Saturday, October 15, 2005

Ruan Lingyu - silent china

The Viennale has a special program showing the films of Ruan Lingyu, the Chinese silent-film actress, this year. I saw her film Shen Nu (The Goddess) tonight - the story of a prostitute of a heart of gold, unable to redeem her position or improve that of her child. Nothing too surprising there.

But it was silent - not "silent" like Metropolis or Phantom of the Opera, where there's an orchestra score, but silent as in "everyone in the audience has to cough every five minutes" silent. It was strangely uncomfortable in the beginning, and then as I got drawn into the story it mattered less, I started imagining sounds (the UBahn going by every ten minutes helped). But I finally understood those cinema scenes in Fellini movies (Amacord? Roma?) where the whole town is loudly supplying the soundtrack to the movie.

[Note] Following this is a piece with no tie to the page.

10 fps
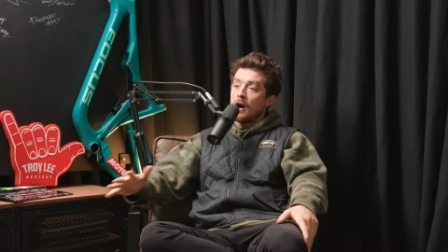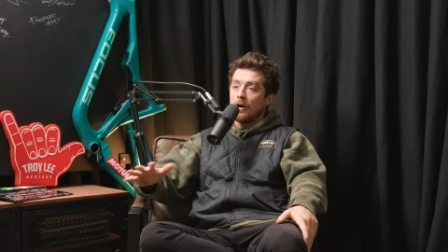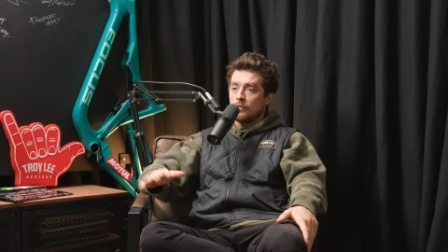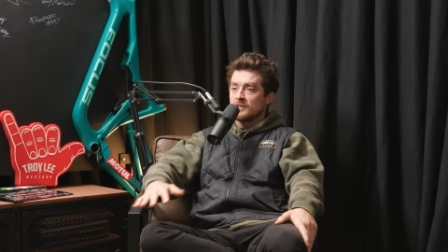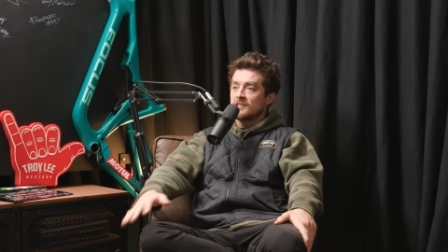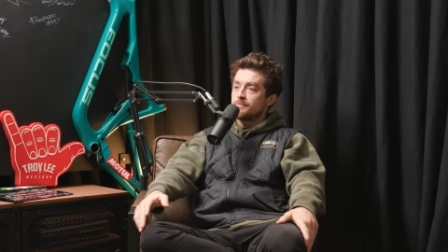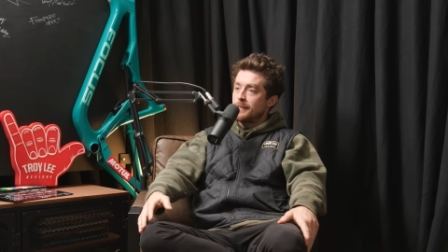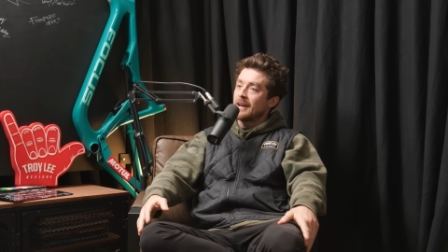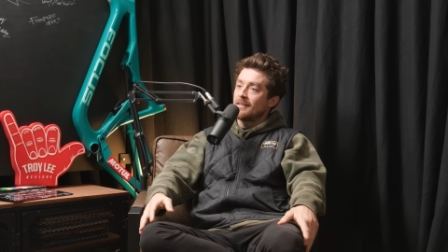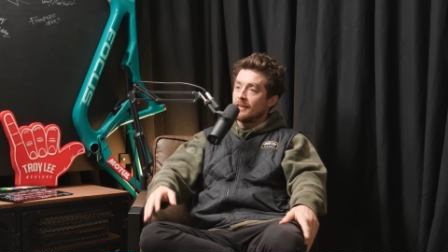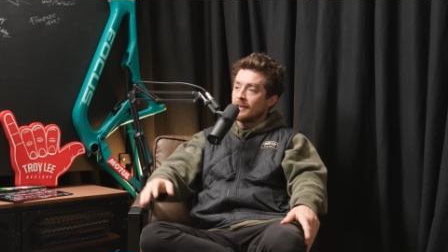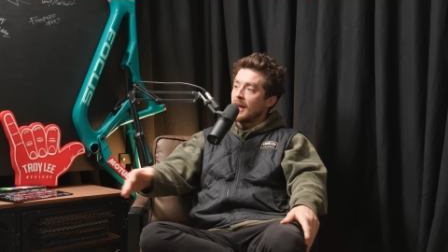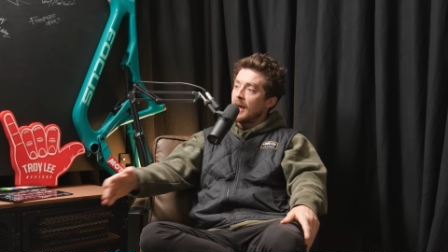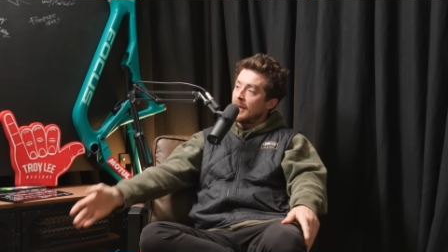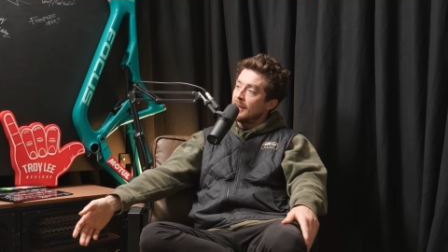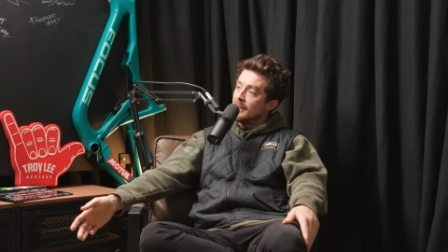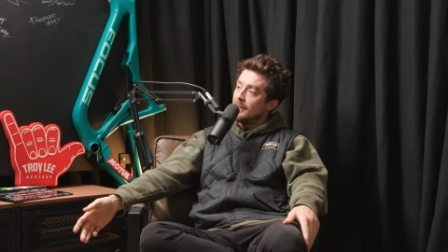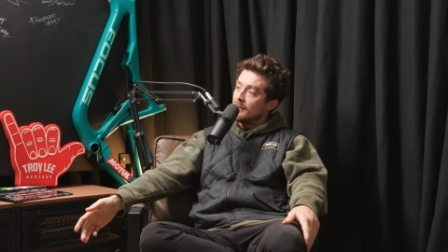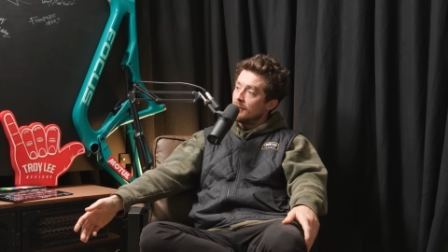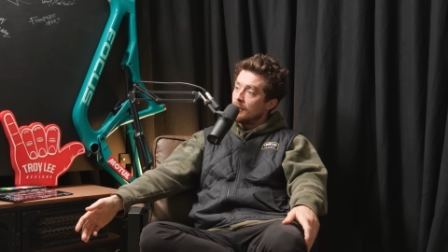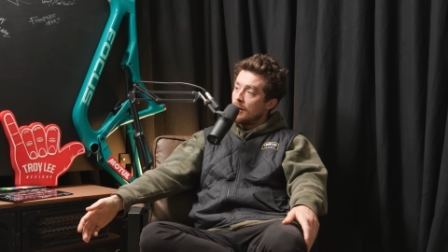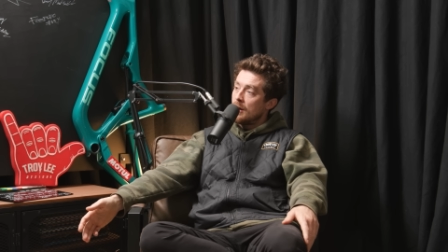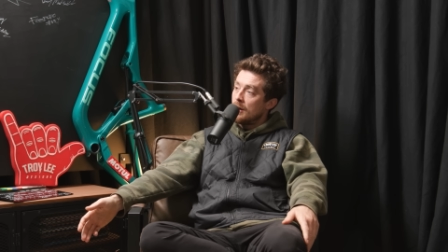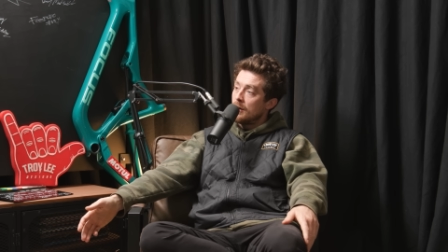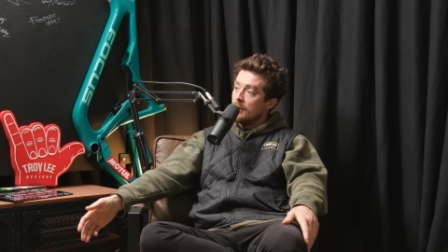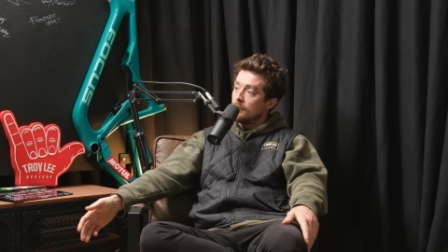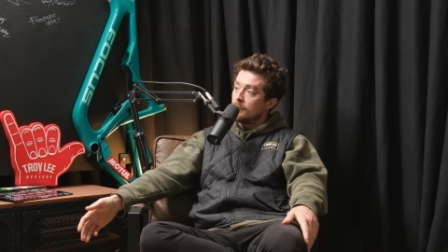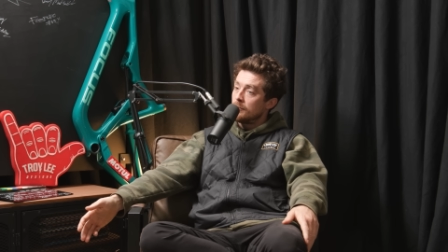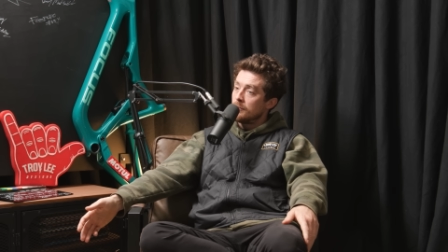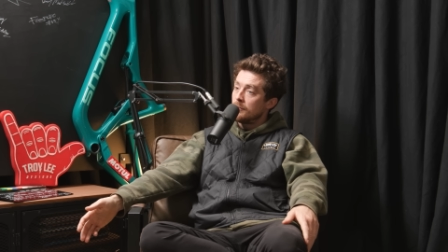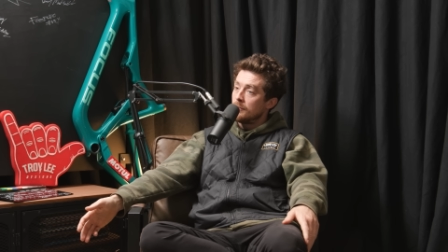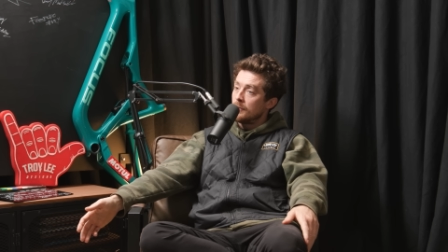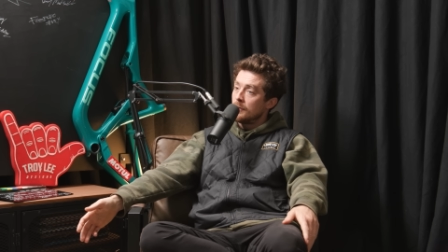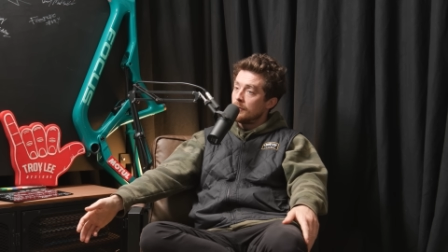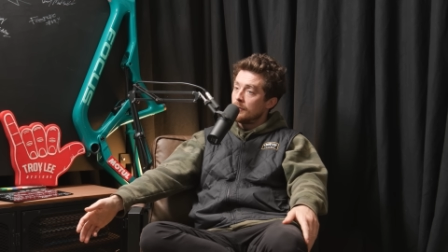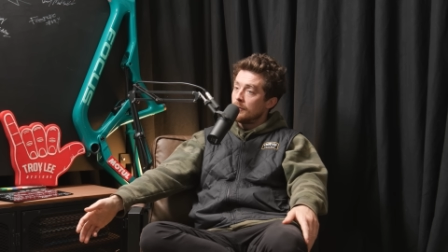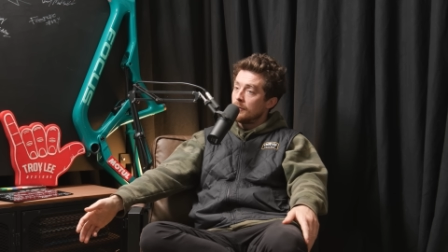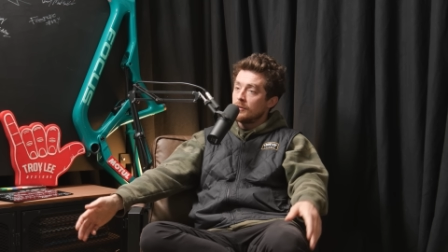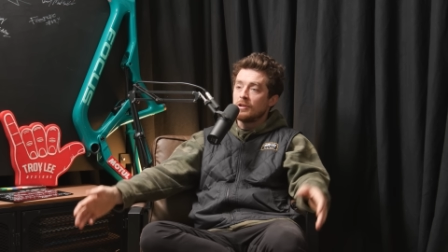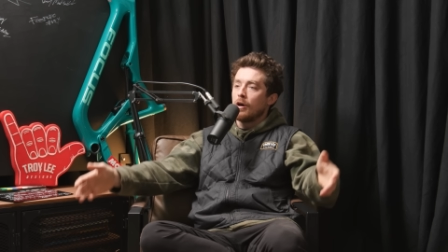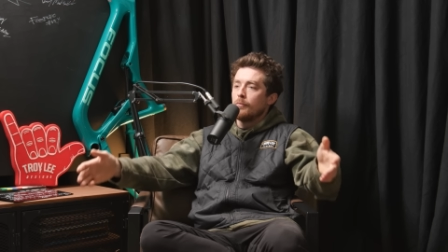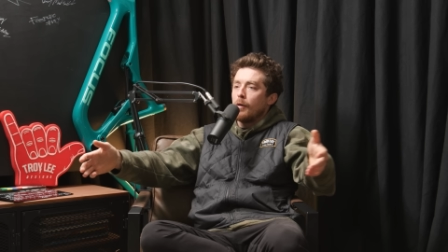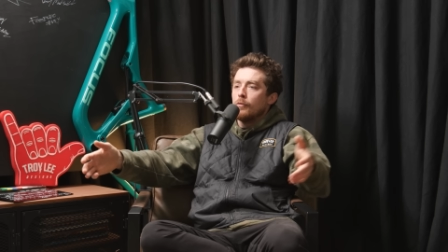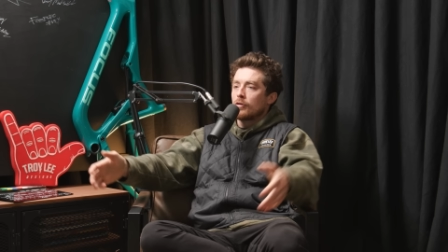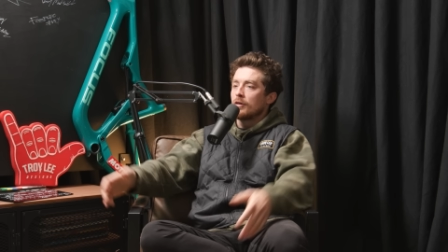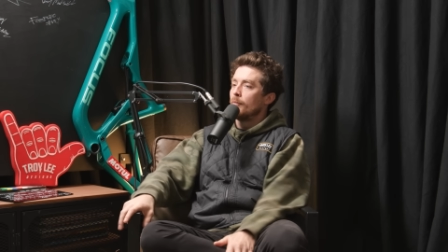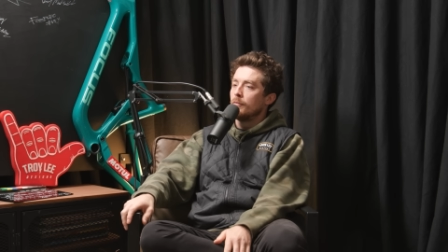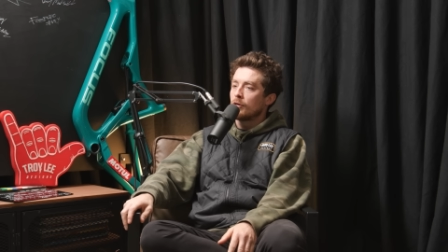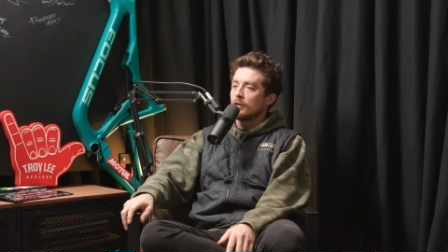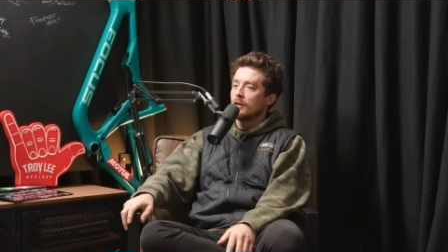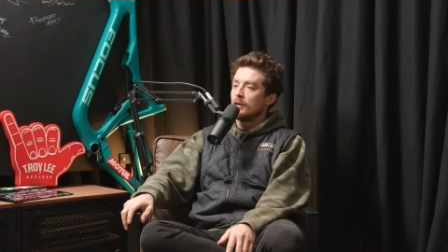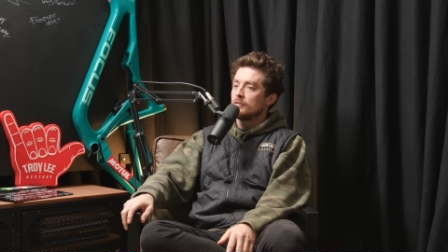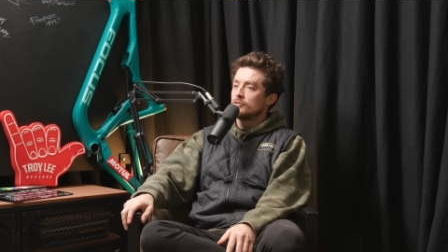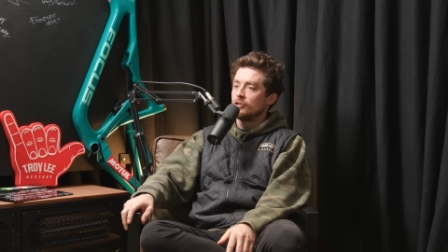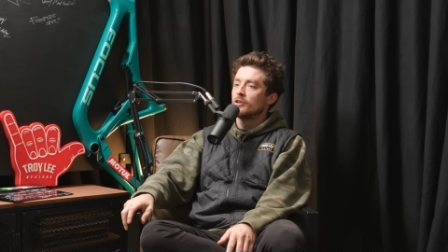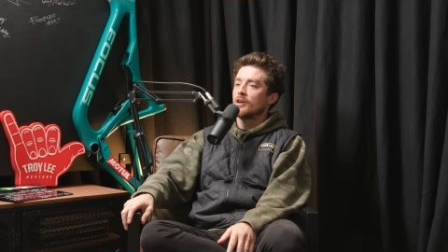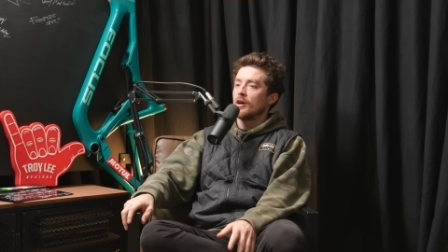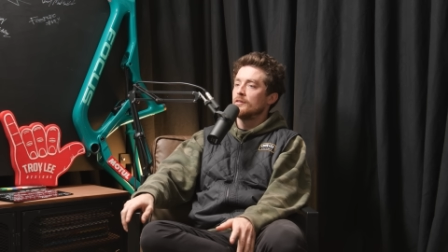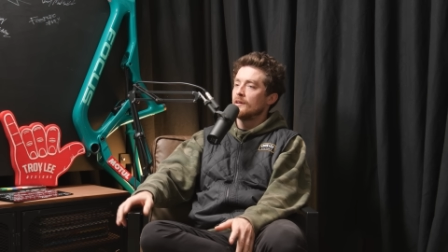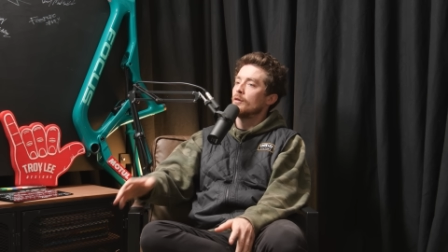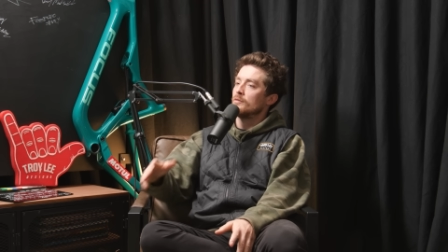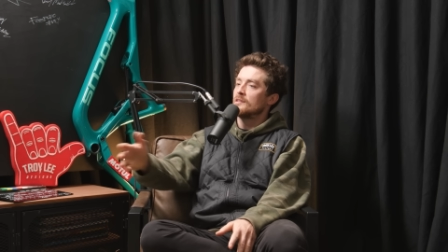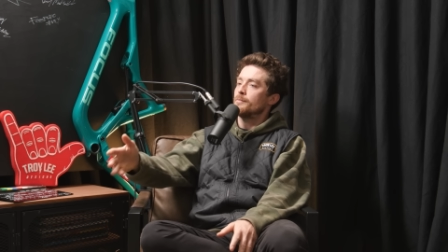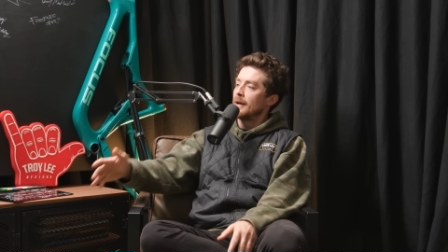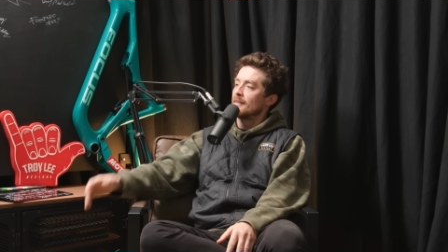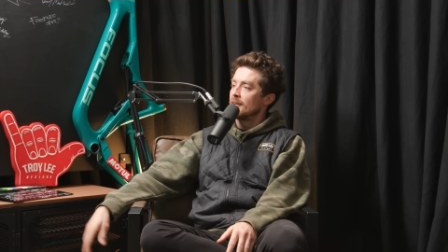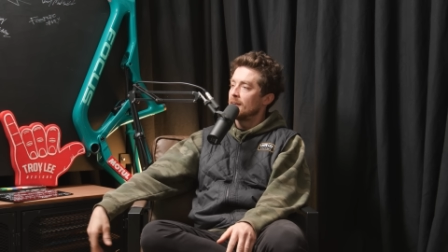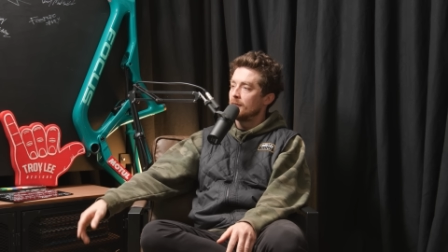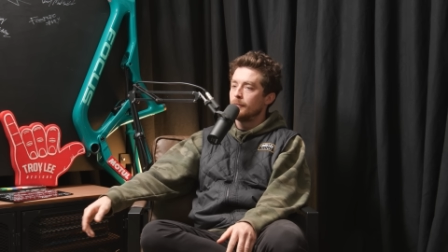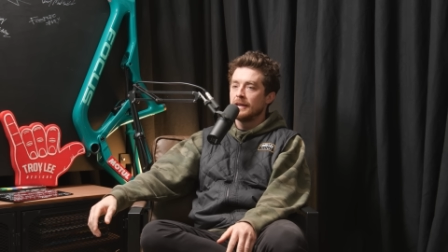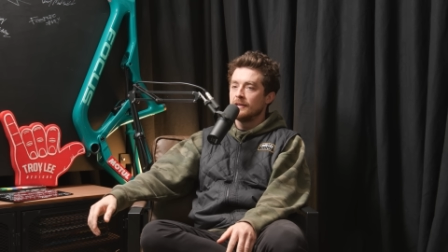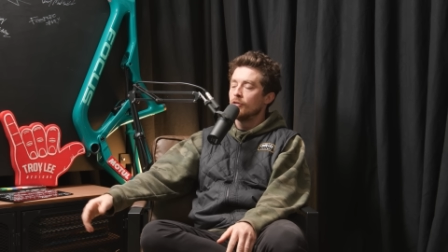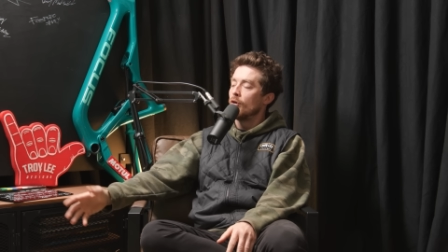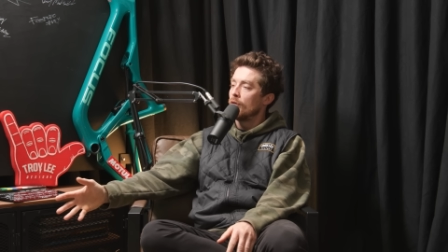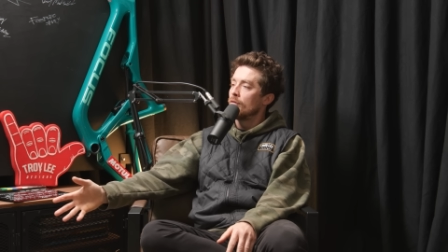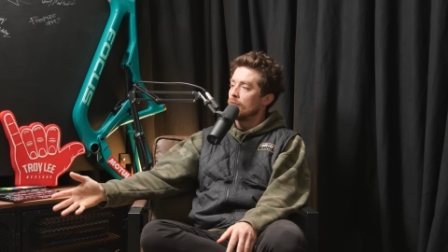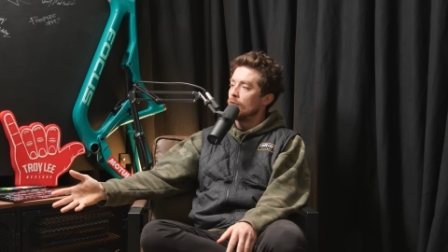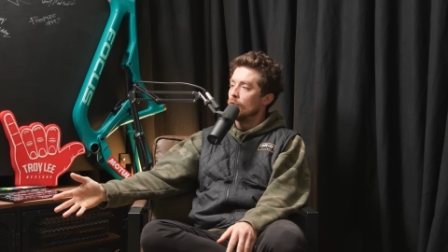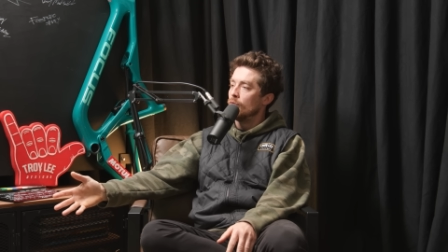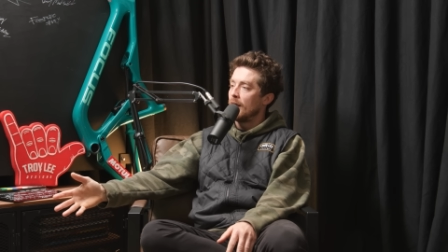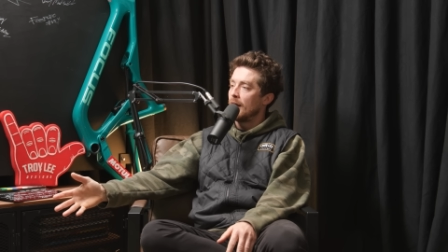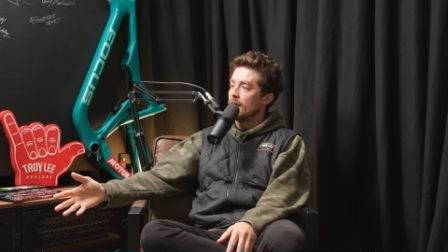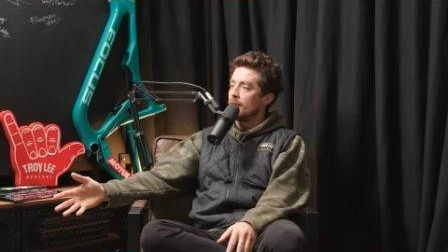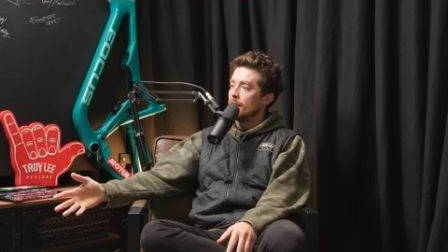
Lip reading: I was expecting a. I'm not gonna sugarcoat it. I was expecting it to be not all that.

Sometimes I did miss the dialogue, though the missing or late subtitles in this case were even more annoying. It's kind of amazing though how much they assumed of their audience - an entire argument is all gestures and context and maybe one line written out, and yet there's little ambiguity as to what's going on. Granted the plot may be a liiittle bit constrained to the unsurprising, but it's more than that. It links back to the questions of communication and redundancy and sociality - I missed the dialogue because I felt there was a layer of (mostly cultural) information I wasn't getting, despite the fact I definitely understood the goal of the dialogues, i.e. the furthering of the plot. I probably wouldn't have been as interested in more complete dialogue if it had been set in my culture, where I would have understood (or been able to fill in) that information on my own, probably automatically, as the intended, original audiences did.